US20260163560A1
2026-06-11
19/387,497
2025-11-12
Smart Summary: An electronic device has two main parts called circuit modules and a transmission module connecting them. The first circuit module sends data to the second circuit module through this transmission module. Inside the transmission module, there are stages of driving circuits that help manage the data flow. Each stage contains special components called retimed pipeline flip-flops, which help keep the timing of the data accurate. However, the timing is only balanced within each stage, not between different stages, allowing for more efficient operation. π TL;DR
The present invention provides an electronic device including a first circuit module, a second circuit module and a transmission module is disclosed. The transmission module is coupled between the first circuit module and the second circuit module, wherein the first circuit module transmits multiple data to the second circuit module through the transmission module, and the transmission module includes at least one stage of driving circuits. Each stage of driving circuit includes multiple retimed pipeline flip-flops, and during clock tree synthesis, only the flip-flops within each stage of the driving circuit are clock balanced, and if there are multiple stages of driving circuits, no clock balance is performed between the multiple stages of driving circuits.
Get notified when new applications in this technology area are published.
H03K3/037 » CPC main
Circuits for generating electric pulses; Monostable, bistable or multistable circuits; Generators characterised by the type of circuit or by the means used for producing pulses by the use of logic circuits, with internal or external positive feedback Bistable circuits
H03K5/135 » CPC further
Manipulating of pulses not covered by one of the other main groups of this subclass; Arrangements having a single output and transforming input signals into pulses delivered at desired time intervals by the use of time reference signals, e.g. clock signals
The present invention relates to two circuit modules with long-distance signal transmission.
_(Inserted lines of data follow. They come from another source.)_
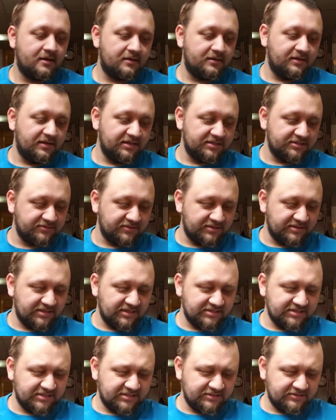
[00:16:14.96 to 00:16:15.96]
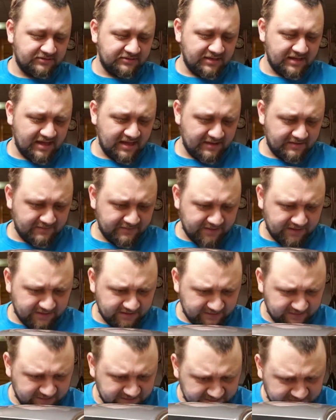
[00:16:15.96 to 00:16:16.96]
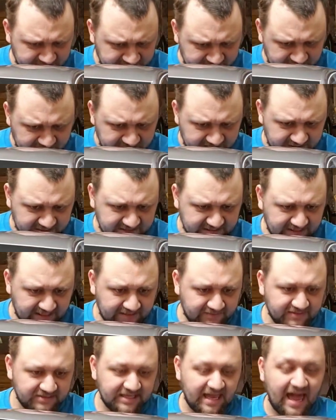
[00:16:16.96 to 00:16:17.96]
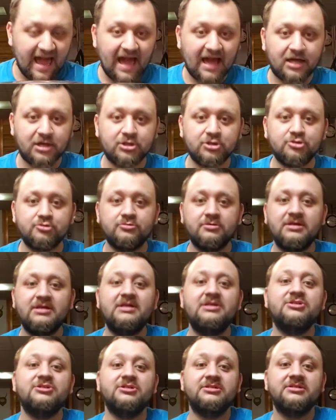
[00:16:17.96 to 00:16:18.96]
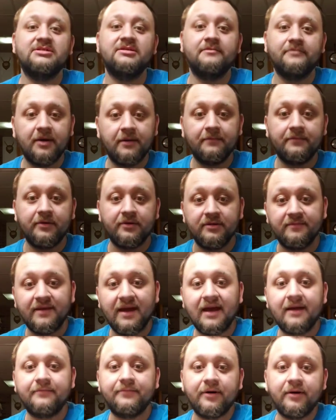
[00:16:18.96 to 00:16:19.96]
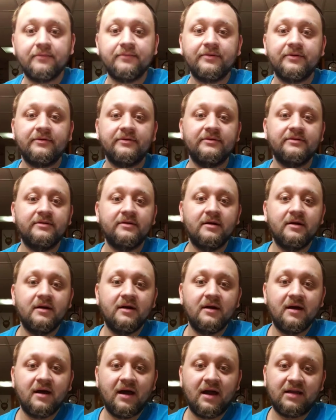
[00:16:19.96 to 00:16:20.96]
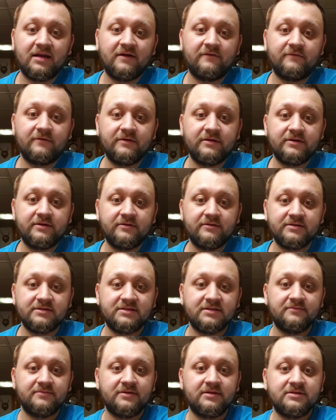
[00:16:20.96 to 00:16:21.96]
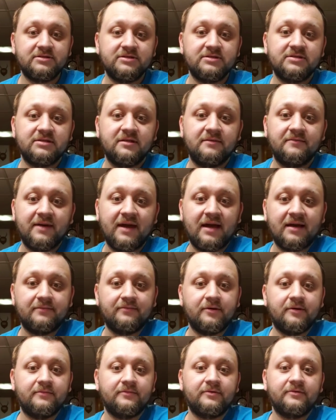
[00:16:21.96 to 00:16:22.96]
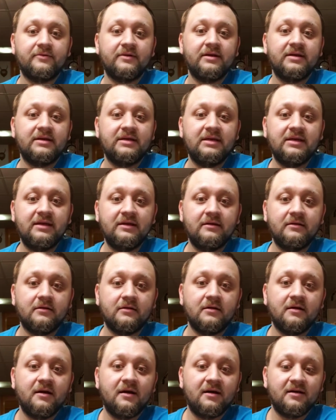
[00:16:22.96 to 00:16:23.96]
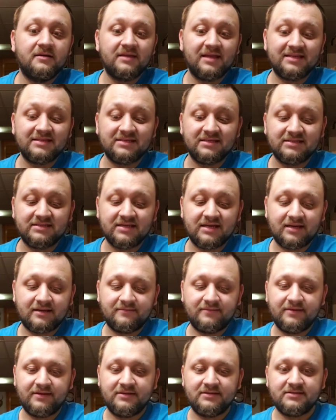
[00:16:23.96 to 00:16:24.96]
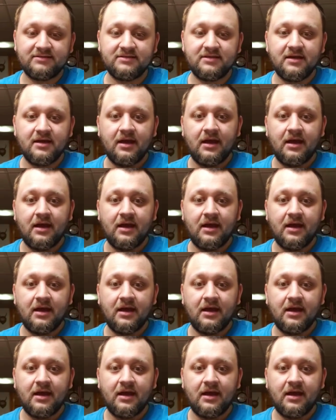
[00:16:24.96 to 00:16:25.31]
This one doesn't do that because the seam is actually just the bumper. The back bumper, I never really noticed it, but it's just the back bumper right here. That's the second piece.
Very large-scale integration (VLSI) circuits are typically divided into multiple circuit modules, and each circuit module is designed as a hard macro during the circuit layout process. When some hard macros are located far apart, signals need to be transmitted through long-distance routing. However, when the clock frequency used by the hard macro is high, this long-distance signal transmission may require several to dozens of clock cycles. Therefore, in order to solve the setup time violation issue of flip-flops caused by long-distance signal transmission, it is traditionally required to insert a retimed pipeline flip-flop at appropriate intervals along the long-distance routing to meet the setup time requirements of the flip-flops. The setup time for flip-flops is a well-known technique in this field, and thus will not be described here.
Due to the difficulty of achieving globally-synchronous design in VLSI circuits, one solution is to allow multiple circuit modules within the VLSI circuit to operate without the need for deliberate clock tree balancing to reduce clock skew. Instead, each circuit module handles its own internal clock synchronization, i.e., using a globally-asynchronous and locally-synchronous (GALS) design approach. Additionally, because multiple retimed pipeline flip-flops placed along the routing between two circuit modules require clock balancing, it is generally necessary to generate multiple clock signals from a single clock source through clock tree branches to trigger these retimed pipeline flip-flops. However, when there are many long routes between two circuit modules, the multiple clock signals generated by the clock tree often have significant clock skew, which increases the difficulty of meeting both setup time and hold time requirements across different process corners. This could potentially lead to both setup time violations and hold time violations in different corners.
Therefore, one of the objectives of the present invention is to propose an electronic device comprising two circuit modules with long-distance signal transmission, in order to solve the problems described in the prior art.
According to one embodiment of the present invention, an electronic device comprising a first circuit module, a second circuit module and a transmission module is disclosed. The transmission module is coupled between the first circuit module and the second circuit module, wherein the first circuit module transmits multiple data to the second circuit module through the transmission module, and the transmission module comprises at least one stage of driving circuits. Each stage of the at least one stage of driving circuits comprises multiple retimed pipeline flip-flops, and during clock tree synthesis, only the flip-flops within each stage of the at least one stage of the driving circuits are clock balanced, and if there are multiple stages of driving circuits, no clock balance is performed between the at least one stage of driving circuits.
These and other objectives of the present invention will no doubt become obvious to those of ordinary skill in the art after reading the following detailed description of the preferred embodiment that is illustrated in the various figures and drawings.
FIG. 1 is a schematic diagram of a chip according to an embodiment of the present invention.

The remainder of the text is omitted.